La Banque d’Algérie met également en garde contre les pratiques frauduleuses. L’instruction 05-2025, notamment dans son article 10, interdit et sanctionne le recours à toute manœuvre visant à dévier l’usage du montant du droit de change, conformément à la législation en vigueur. Cette précision témoigne de la détermination des autorités monétaires à préserver l’intégrité d’un dispositif conçu pour faciliter les voyages des Algériens à l’étranger tout en maintenant les équilibres macroéconomiques du pays.

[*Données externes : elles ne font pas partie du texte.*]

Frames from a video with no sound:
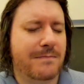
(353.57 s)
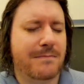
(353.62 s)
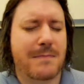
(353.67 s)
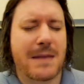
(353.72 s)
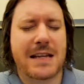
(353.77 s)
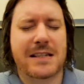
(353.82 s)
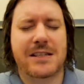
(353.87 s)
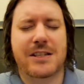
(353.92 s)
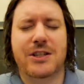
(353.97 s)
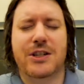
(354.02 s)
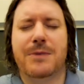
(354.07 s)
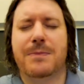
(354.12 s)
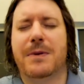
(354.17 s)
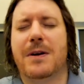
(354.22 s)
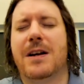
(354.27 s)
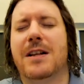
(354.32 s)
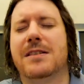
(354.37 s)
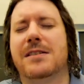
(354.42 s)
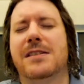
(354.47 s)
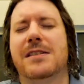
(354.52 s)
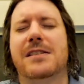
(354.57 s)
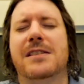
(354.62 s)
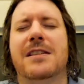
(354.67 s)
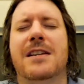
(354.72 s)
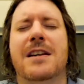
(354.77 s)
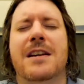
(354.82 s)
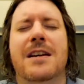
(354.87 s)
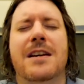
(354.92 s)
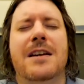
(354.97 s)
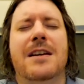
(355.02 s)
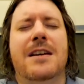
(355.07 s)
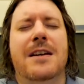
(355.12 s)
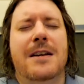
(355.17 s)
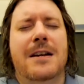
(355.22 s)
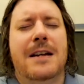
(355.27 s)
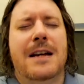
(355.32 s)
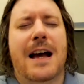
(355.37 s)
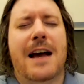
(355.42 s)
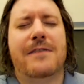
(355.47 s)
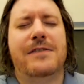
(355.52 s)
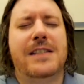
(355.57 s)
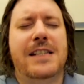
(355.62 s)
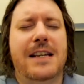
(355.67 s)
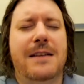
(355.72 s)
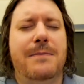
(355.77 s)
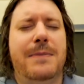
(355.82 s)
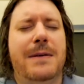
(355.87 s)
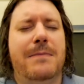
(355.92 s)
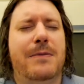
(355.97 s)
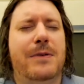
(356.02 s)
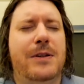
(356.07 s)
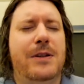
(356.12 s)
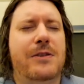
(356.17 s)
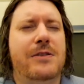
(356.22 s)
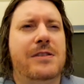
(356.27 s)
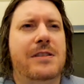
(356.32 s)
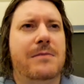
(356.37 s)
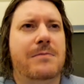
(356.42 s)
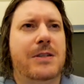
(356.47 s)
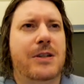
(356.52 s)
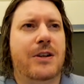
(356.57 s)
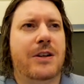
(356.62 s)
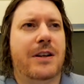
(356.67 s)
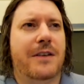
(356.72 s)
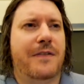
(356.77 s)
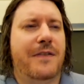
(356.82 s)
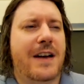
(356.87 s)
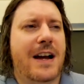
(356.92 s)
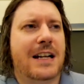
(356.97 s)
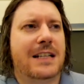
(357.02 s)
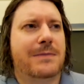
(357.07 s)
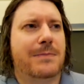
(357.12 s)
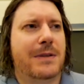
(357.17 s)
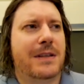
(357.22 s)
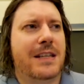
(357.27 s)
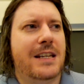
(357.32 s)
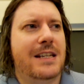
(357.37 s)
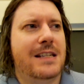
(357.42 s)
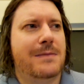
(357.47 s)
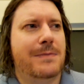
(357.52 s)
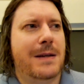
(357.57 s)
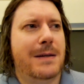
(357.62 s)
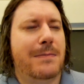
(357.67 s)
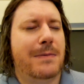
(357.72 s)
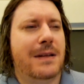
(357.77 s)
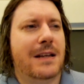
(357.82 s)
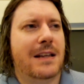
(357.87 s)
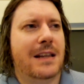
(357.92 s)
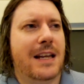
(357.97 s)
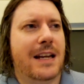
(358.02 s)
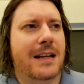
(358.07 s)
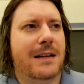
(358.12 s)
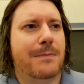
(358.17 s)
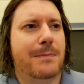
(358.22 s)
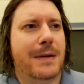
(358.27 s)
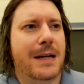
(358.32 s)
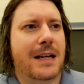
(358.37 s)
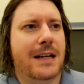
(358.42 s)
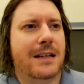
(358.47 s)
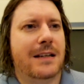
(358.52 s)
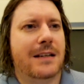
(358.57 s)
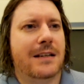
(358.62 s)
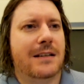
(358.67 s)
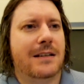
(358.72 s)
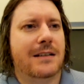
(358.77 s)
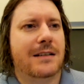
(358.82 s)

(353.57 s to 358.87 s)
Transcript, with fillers: Messenger bots, I've seen people use them to good effect, but these people are like big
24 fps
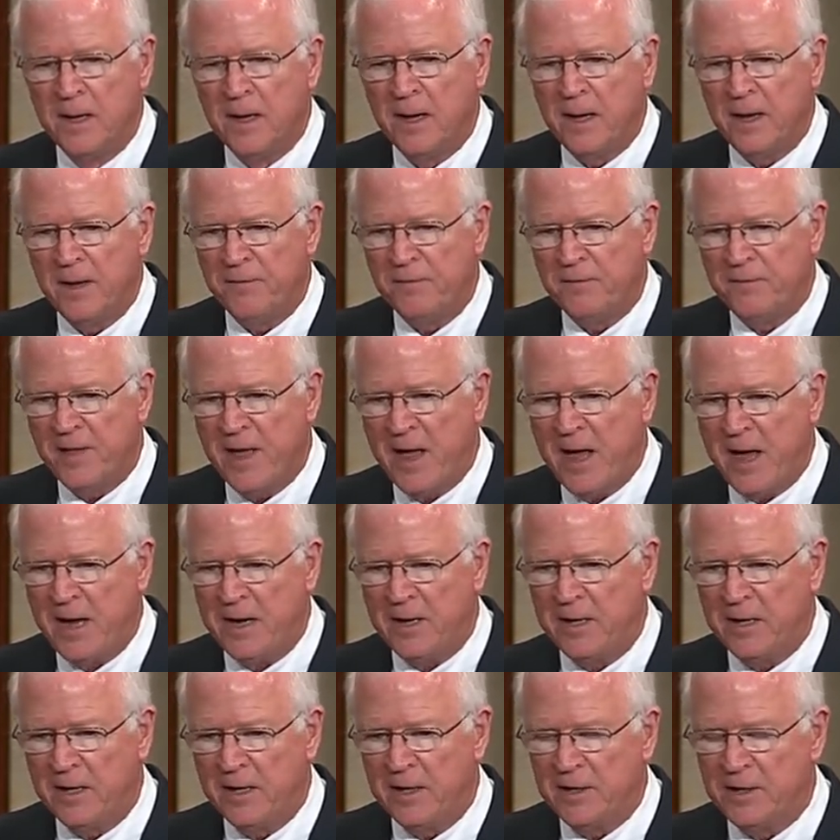and
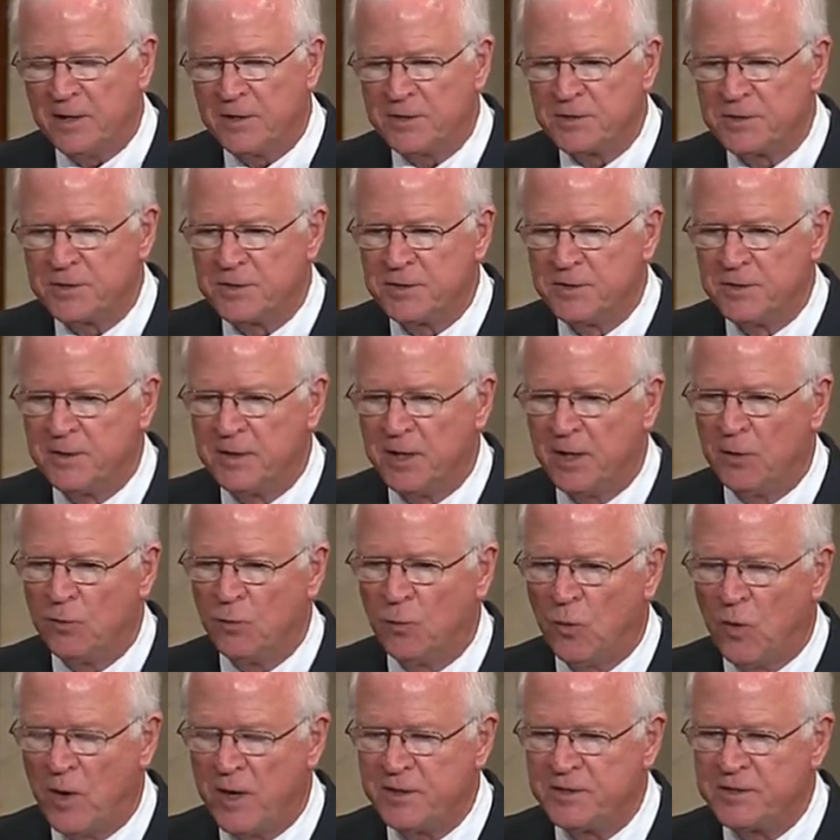that is that
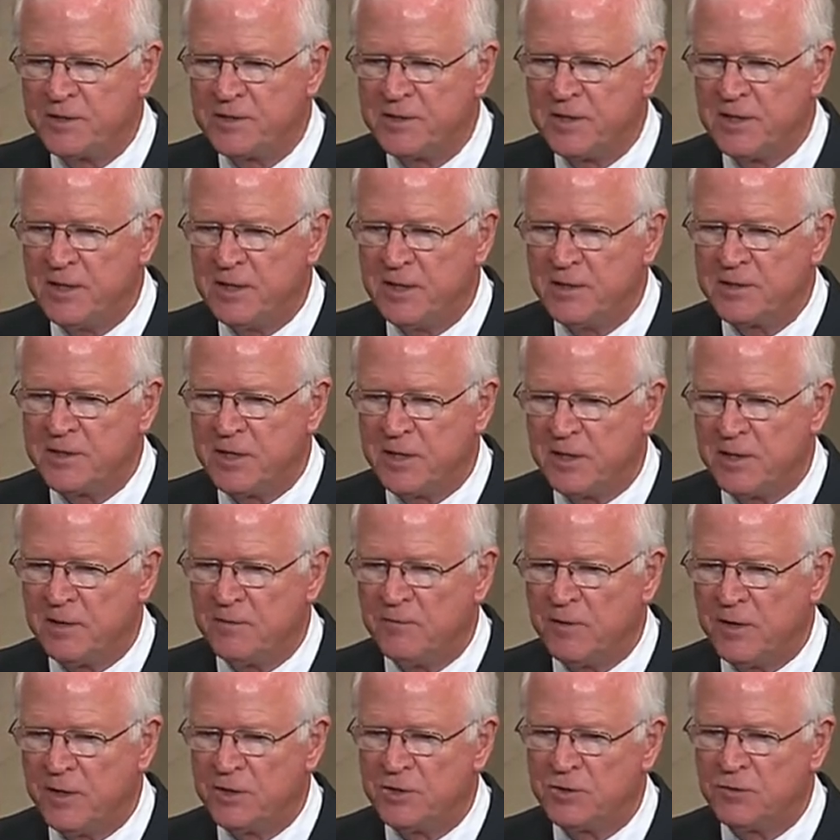once these
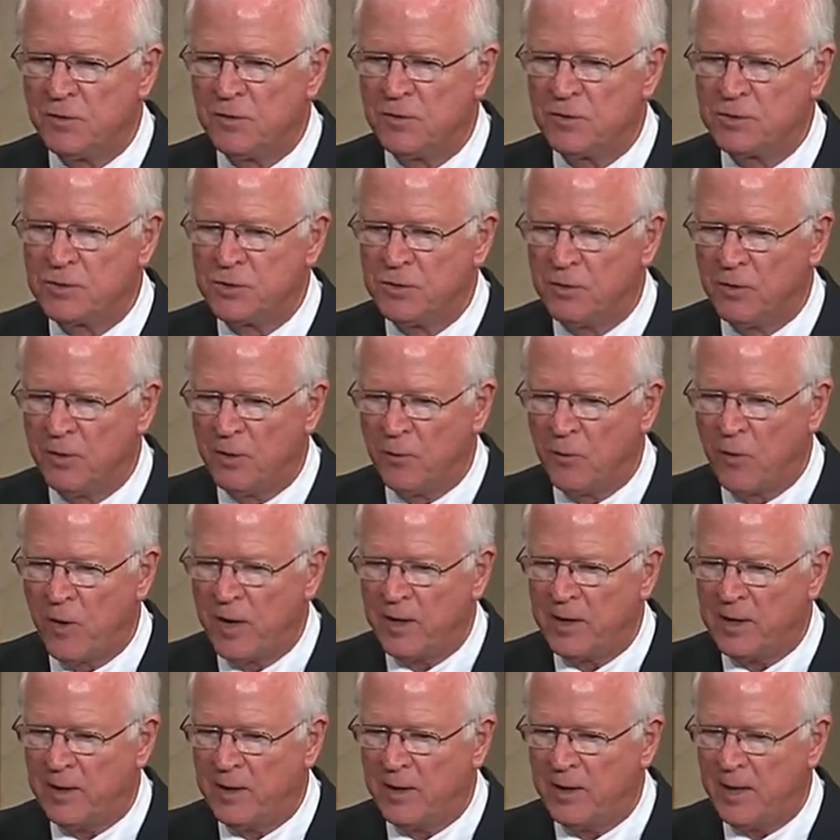individuals who are
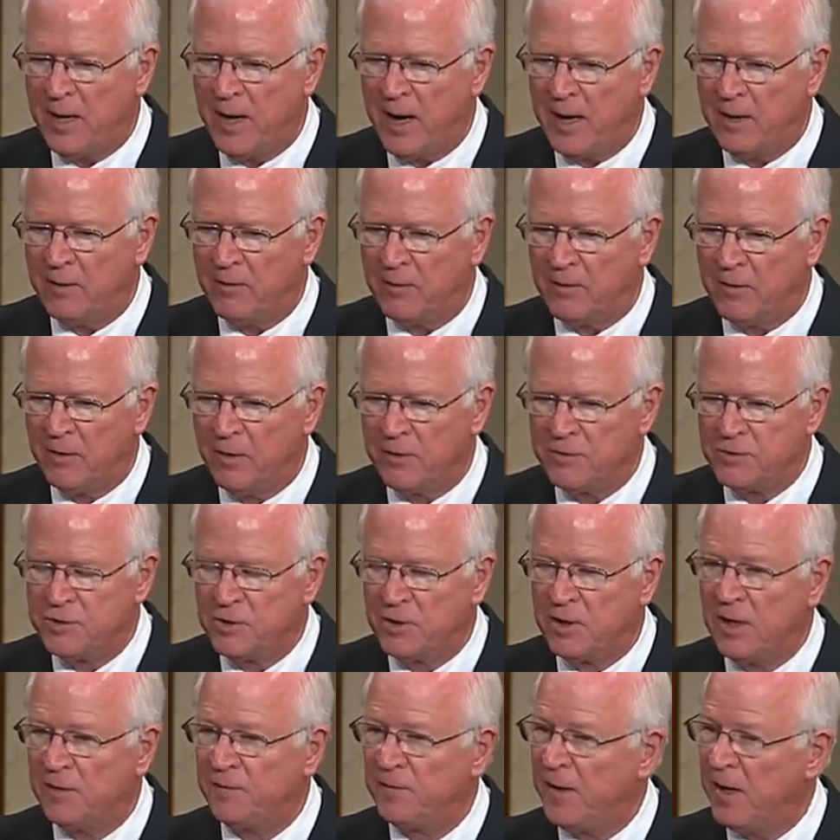working in agriculture
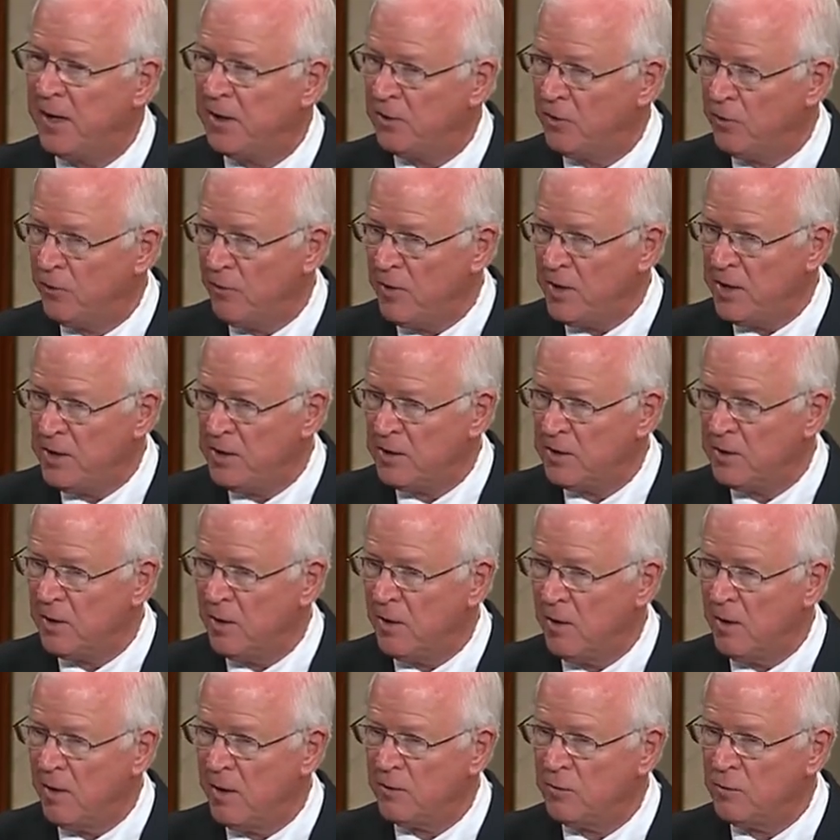get that green
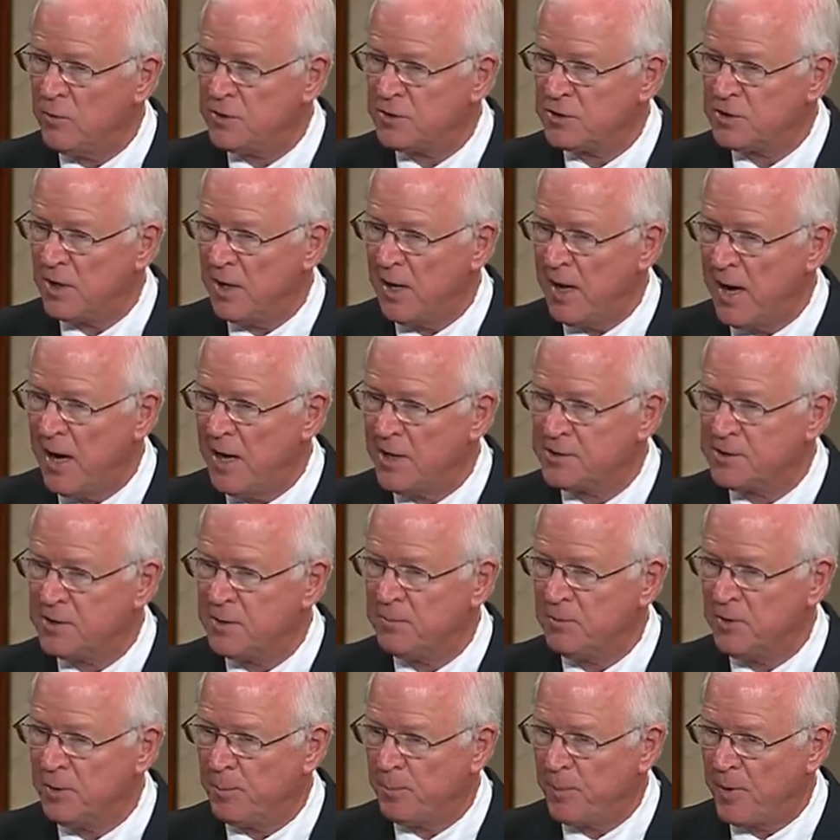card, which allows
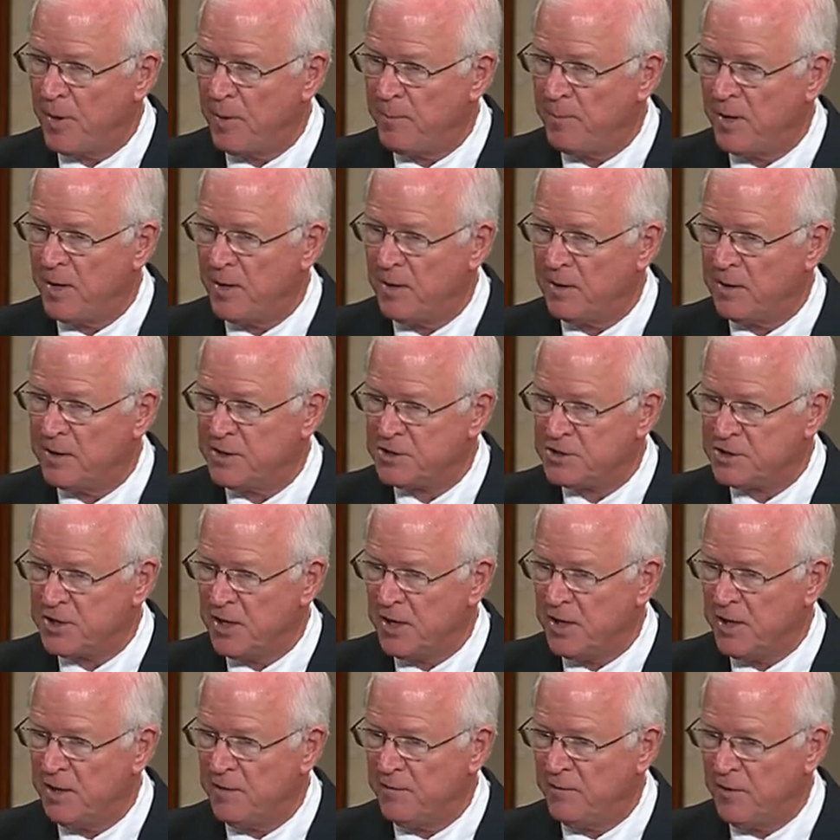them to permanently
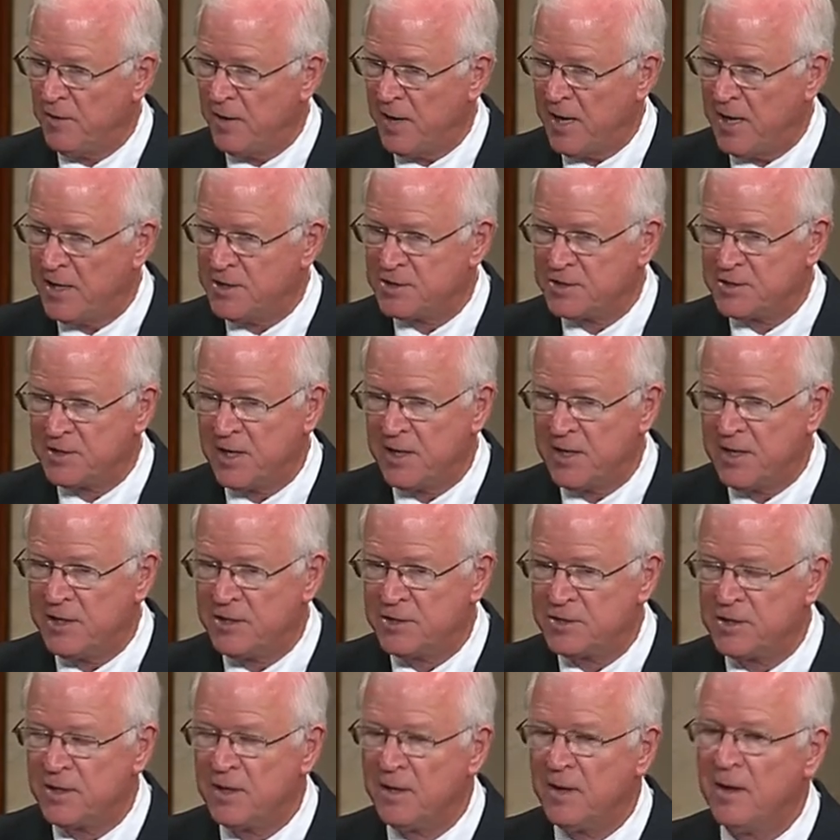stay in the United
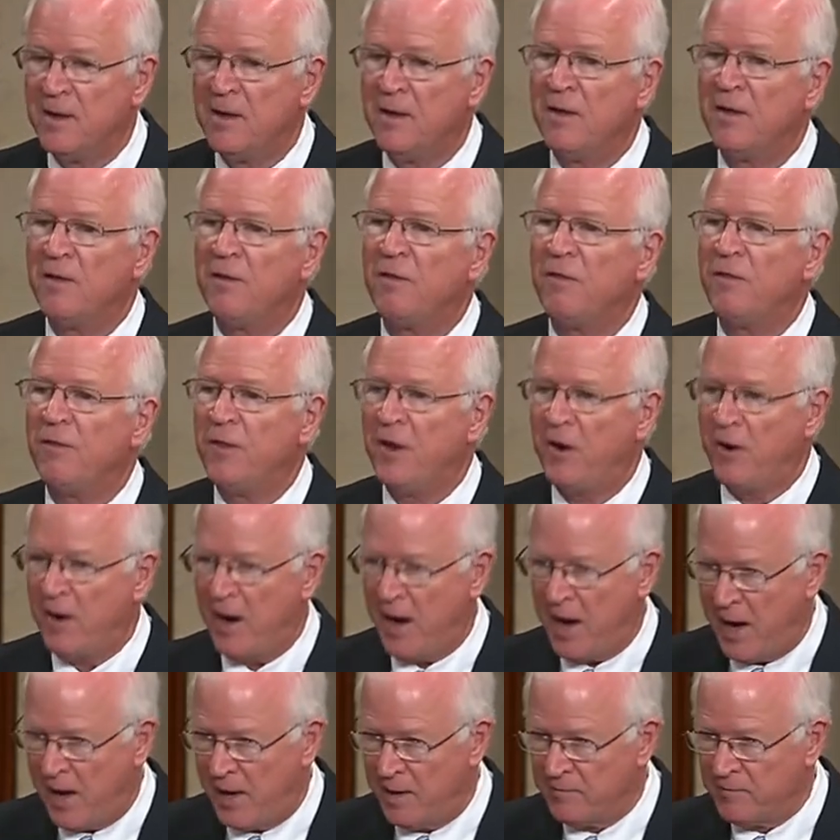States, they're
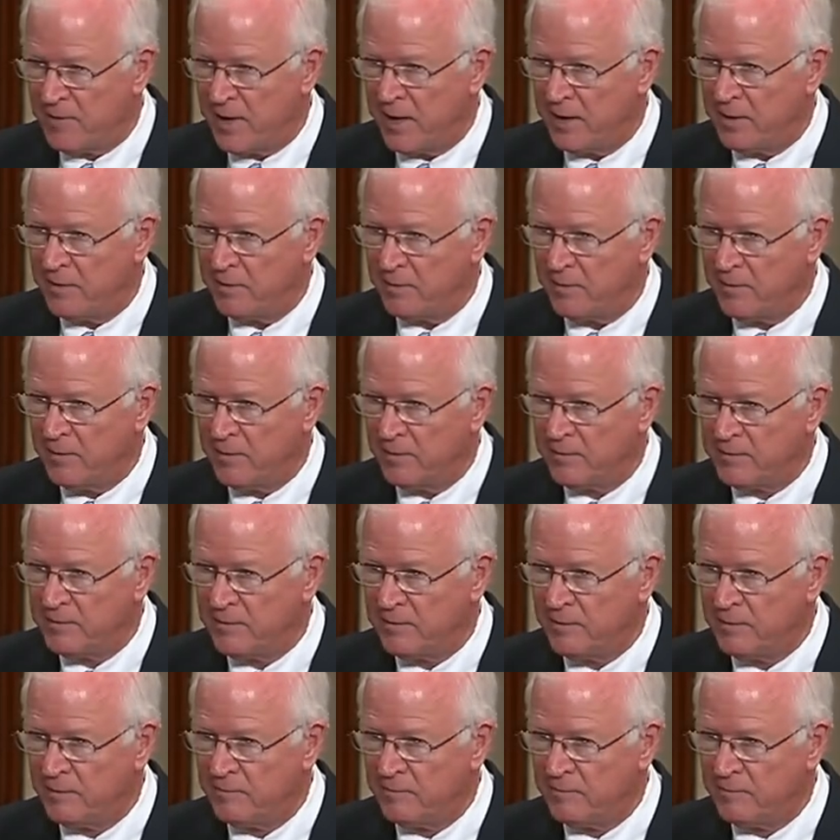out of agriculture.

La décision de bloquer les bus dépourvus d’autorisation de transport international marque ainsi la fin du désordre qui prévalait aux frontières algéro-tunisiennes. Elle constitue une intervention nécessaire des autorités pour réguler un marché des voyages organisés devenu incontrôlable. Si cette mesure a suscité du mécontentement, cette démarche s’inscrit dans une politique plus large de régulation du marché des changes, visant à garantir une application équitable et transparente de l’allocation touristique tout en prévenant les abus qui compromettent l’efficacité du dispositif présidentiel.